Calculating TBSA (Total Body Surface Area)

  • The "rule of nines" is used to calculate the TBSA affected by burns.

Burn Complications

  • Circumferential burns of the extremities can lead to compartment syndrome
    • Neurovascular checks are important.
  • Inflammatory response to burns can be confused with sepsis.
  • Burn management phases are: emergent, intermediate, and rehab.

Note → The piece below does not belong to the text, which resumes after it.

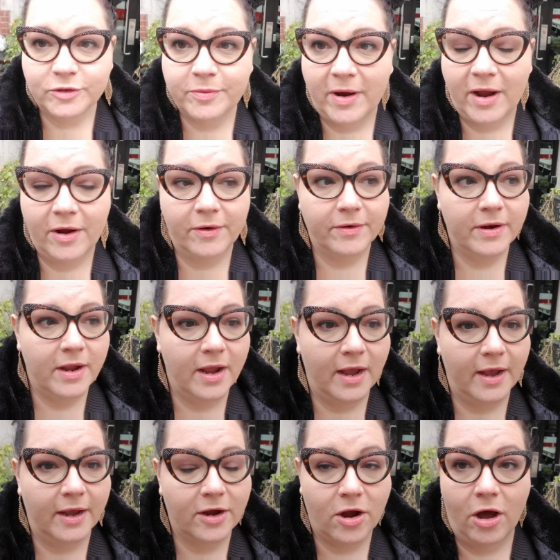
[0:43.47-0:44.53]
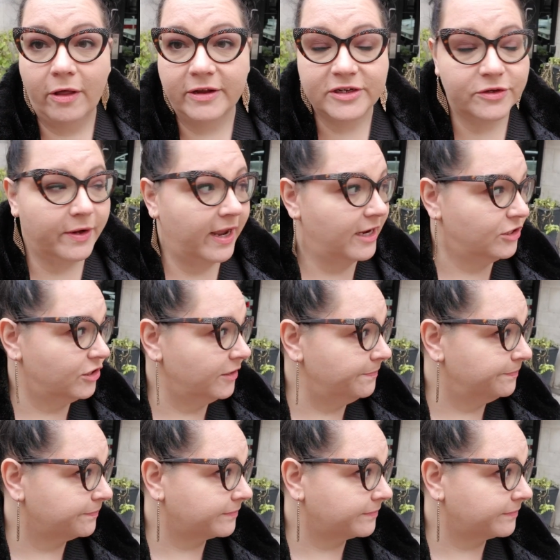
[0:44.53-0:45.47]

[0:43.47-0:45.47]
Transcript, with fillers: Brown uh, college location.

Emergent Phase Interventions

  • Focus on ABCDE (Airway, Breathing, Circulation, Disability, Exposure).
  • Administer oxygen via a humidified 100% nonrebreather mask.
  • Elevate the Head Of Bed (HOB).
  • Obtain IV access with a large bore catheter.
  • Estimate TBSA.
  • Reduce risk for hypothermia.
  • Provide nutritional support.
  • Lactated Ringers are used in the emergent burn stage.
  • During the emergent phase, fluid shifts cause hyperkalemia, hyponatremia, and metabolic acidosis
    • This is due to cell destruction releasing intracellular contents (especially potassium).
  • Allograft, or cadaver skin, is a temporary grafting option during the intermediate phase
    • Allografts will eventually be rejected by the body.
  • In the emergent phase, use an NG tube for decompression if absent or hypo breath sounds are present.
  • Avoid distention and always check placement of NG tube.
  • Nutritional support in the intermediate phase for large burn injuries involves NGT or temporary G-tube due to high infection risk.
  • Pressure garments are useful in the rehab phase to prevent hypertrophic scar formation.
  • Encouragement and reassurance is a priority in the rehab phase
    • This is to address depression, body image issues, and PTSD.
  • Escharotomy is used when a patient has severe burns with thick, leathery eschar in the black stage.

Snake Bites

  • Interventions: antivenin, wash with soap and water, avoid tourniquets, ice, or alcohol.
  • Monitor CBC, Coags (for DIC assessment), UA (renal), BUN, Cr, and CK (organ function).
  • Disseminated Intravascular Coagulation (DIC) with petechiae on the skin is a complication.

Spider Bites

  • Black widow bites: Wash the area, rarely result in death.
  • Administer Tetanus shots as a prophylaxis.
  • Monitor for worsening conditions, especially urine changes indicating organ damage.
  • Apply cold compresses, elevate, and administer pain medication, antibiotics, or antivenin.

Hyperthermia

  • Red, dry skin without sweating is a key indicator of hyperthermia/heat stroke.
  • Other symptoms include: heat cramps, stress, edema, exhaustion, syncope, stroke, possibly moist skin, pulmonary edema, rhabdomyolysis, and dysrhythmias if untreated.
  • Interventions: IV or oral fluids and cooling methods like ice packs or cooling blankets, avoid ice baths or tepid water cooling.

Hypothermia

  • Symptoms include: shivering, vasoconstriction, early tachycardia, hypertension, late bradycardia, hypotension, and vasodilation.
  • Treatment: passive external rewarming with a blanket, active rewarming with a bear hugger/heat source, internal rewarming with NG tube filled with warm water.
  • Rewarm the patient slowly and monitor potassium levels.
  • Assess core body temperature rectally or with a continuous probe, avoid axillary or oral measurements.
  • Interventions include removing wet clothing, drying the patient, warm blankets, heat lamp, warmed IV fluids, ECMO, and cardiac monitoring.

Drowning

  • Respiratory failure is a major complication.
  • Interventions: slow, active rewarming, remove wet clothing, dry the patient, CPR, prepare for intubation, cardiac monitor, IV access, and ambu bag with oxygen.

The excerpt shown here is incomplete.